*EXERCISE DIRECTIONS*
An exact restatement of every record is required.

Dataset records
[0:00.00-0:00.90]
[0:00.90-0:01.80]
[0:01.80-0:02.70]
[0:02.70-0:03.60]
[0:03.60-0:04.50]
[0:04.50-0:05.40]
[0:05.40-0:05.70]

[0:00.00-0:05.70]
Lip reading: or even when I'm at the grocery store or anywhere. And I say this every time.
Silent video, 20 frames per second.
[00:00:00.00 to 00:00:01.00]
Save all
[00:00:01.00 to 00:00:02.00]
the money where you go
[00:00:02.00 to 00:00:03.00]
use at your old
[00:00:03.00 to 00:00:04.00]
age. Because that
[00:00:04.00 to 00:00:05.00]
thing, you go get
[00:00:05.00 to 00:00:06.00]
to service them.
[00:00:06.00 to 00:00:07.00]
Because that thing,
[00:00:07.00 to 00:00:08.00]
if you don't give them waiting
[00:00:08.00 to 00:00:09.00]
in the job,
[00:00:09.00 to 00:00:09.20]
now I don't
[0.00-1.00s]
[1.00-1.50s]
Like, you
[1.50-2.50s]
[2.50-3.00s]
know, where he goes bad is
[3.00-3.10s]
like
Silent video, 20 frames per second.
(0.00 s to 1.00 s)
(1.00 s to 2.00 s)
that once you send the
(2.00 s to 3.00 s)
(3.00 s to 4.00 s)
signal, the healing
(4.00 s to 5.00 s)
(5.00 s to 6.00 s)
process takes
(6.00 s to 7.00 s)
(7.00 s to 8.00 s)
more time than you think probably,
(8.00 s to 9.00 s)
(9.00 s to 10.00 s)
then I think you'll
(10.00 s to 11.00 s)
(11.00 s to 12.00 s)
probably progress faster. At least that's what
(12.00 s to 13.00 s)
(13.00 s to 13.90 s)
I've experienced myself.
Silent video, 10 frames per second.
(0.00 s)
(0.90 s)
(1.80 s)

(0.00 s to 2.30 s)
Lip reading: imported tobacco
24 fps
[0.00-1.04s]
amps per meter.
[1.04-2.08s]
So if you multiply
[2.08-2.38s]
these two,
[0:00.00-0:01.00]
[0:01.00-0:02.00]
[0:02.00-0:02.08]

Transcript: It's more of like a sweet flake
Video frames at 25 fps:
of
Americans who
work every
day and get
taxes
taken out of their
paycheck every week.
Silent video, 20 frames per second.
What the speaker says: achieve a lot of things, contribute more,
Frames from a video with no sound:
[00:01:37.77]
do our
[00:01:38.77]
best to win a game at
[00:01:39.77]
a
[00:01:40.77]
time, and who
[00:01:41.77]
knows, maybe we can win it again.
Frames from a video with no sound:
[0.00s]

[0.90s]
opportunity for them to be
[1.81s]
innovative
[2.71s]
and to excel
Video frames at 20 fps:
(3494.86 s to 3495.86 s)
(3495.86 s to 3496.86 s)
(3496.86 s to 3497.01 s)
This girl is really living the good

*SOLUTION TO THE EXERCISE*
[0:00.00-0:00.90]
[0:00.90-0:01.80]
[0:01.80-0:02.70]
[0:02.70-0:03.60]
[0:03.60-0:04.50]
[0:04.50-0:05.40]
[0:05.40-0:05.70]

[0:00.00-0:05.70]
Lip reading: or even when I'm at the grocery store or anywhere. And I say this every time.
Silent video, 20 frames per second.
[00:00:00.00 to 00:00:01.00]
Save all
[00:00:01.00 to 00:00:02.00]
the money where you go
[00:00:02.00 to 00:00:03.00]
use at your old
[00:00:03.00 to 00:00:04.00]
age. Because that
[00:00:04.00 to 00:00:05.00]
thing, you go get
[00:00:05.00 to 00:00:06.00]
to service them.
[00:00:06.00 to 00:00:07.00]
Because that thing,
[00:00:07.00 to 00:00:08.00]
if you don't give them waiting
[00:00:08.00 to 00:00:09.00]
in the job,
[00:00:09.00 to 00:00:09.20]
now I don't
[0.00-1.00s]
[1.00-1.50s]
Like, you
[1.50-2.50s]
[2.50-3.00s]
know, where he goes bad is
[3.00-3.10s]
like
Silent video, 20 frames per second.
(0.00 s to 1.00 s)
(1.00 s to 2.00 s)
that once you send the
(2.00 s to 3.00 s)
(3.00 s to 4.00 s)
signal, the healing
(4.00 s to 5.00 s)
(5.00 s to 6.00 s)
process takes
(6.00 s to 7.00 s)
(7.00 s to 8.00 s)
more time than you think probably,
(8.00 s to 9.00 s)
(9.00 s to 10.00 s)
then I think you'll
(10.00 s to 11.00 s)
(11.00 s to 12.00 s)
probably progress faster. At least that's what
(12.00 s to 13.00 s)
(13.00 s to 13.90 s)
I've experienced myself.
Silent video, 10 frames per second.
(0.00 s)
(0.90 s)
(1.80 s)

(0.00 s to 2.30 s)
Lip reading: imported tobacco
24 fps
[0.00-1.04s]
amps per meter.
[1.04-2.08s]
So if you multiply
[2.08-2.38s]
these two,
[0:00.00-0:01.00]
[0:01.00-0:02.00]
[0:02.00-0:02.08]

Transcript: It's more of like a sweet flake
Video frames at 25 fps:
of
Americans who
work every
day and get
taxes
taken out of their
paycheck every week.
Silent video, 20 frames per second.
What the speaker says: achieve a lot of things, contribute more,
Frames from a video with no sound:
[00:01:37.77]
do our
[00:01:38.77]
best to win a game at
[00:01:39.77]
a
[00:01:40.77]
time, and who
[00:01:41.77]
knows, maybe we can win it again.
Frames from a video with no sound:
[0.00s]

[0.90s]
opportunity for them to be
[1.81s]
innovative
[2.71s]
and to excel
Video frames at 20 fps:
(3494.86 s to 3495.86 s)
(3495.86 s to 3496.86 s)
(3496.86 s to 3497.01 s)
This girl is really living the good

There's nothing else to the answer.